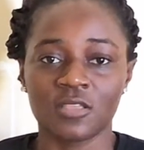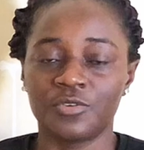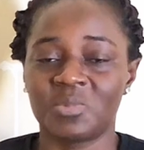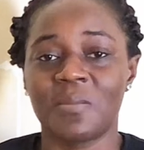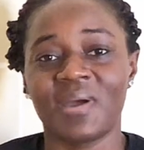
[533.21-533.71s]

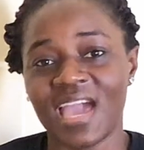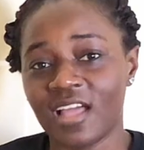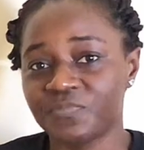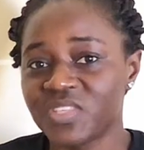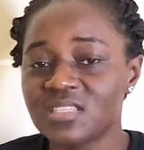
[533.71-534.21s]
Remember,
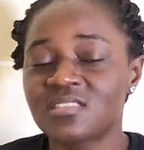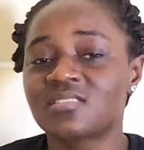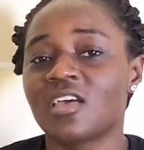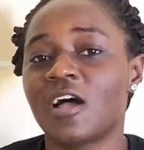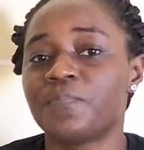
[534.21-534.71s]

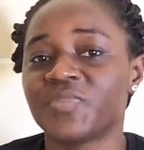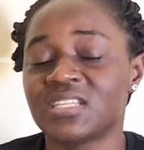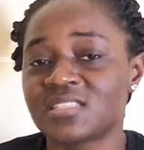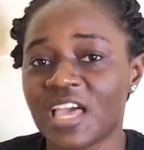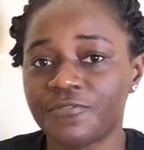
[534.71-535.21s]
this
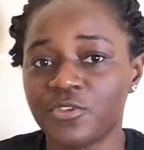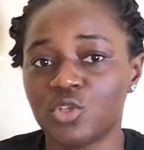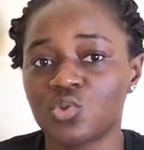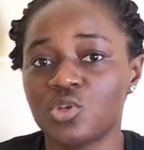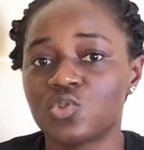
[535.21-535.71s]
interview
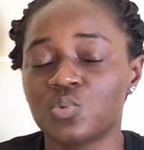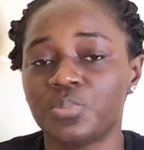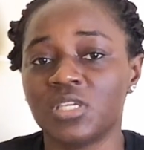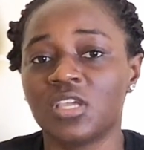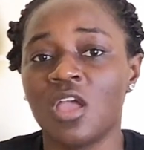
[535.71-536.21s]
is going to
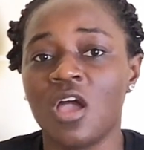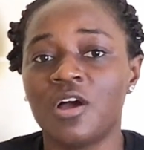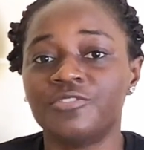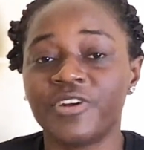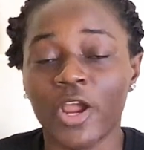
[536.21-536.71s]
be
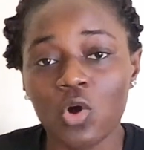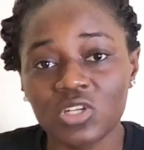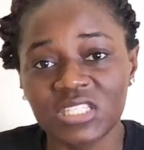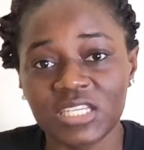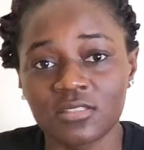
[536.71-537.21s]

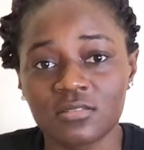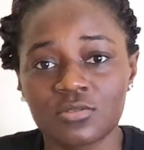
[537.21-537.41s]
recorded.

> [Work order]:
With the pictures removed, print the entries above exactly.

> [Answer for this exercise]:
[533.21-533.71s]

[533.71-534.21s]
Remember,
[534.21-534.71s]

[534.71-535.21s]
this
[535.21-535.71s]
interview
[535.71-536.21s]
is going to
[536.21-536.71s]
be
[536.71-537.21s]

[537.21-537.41s]
recorded.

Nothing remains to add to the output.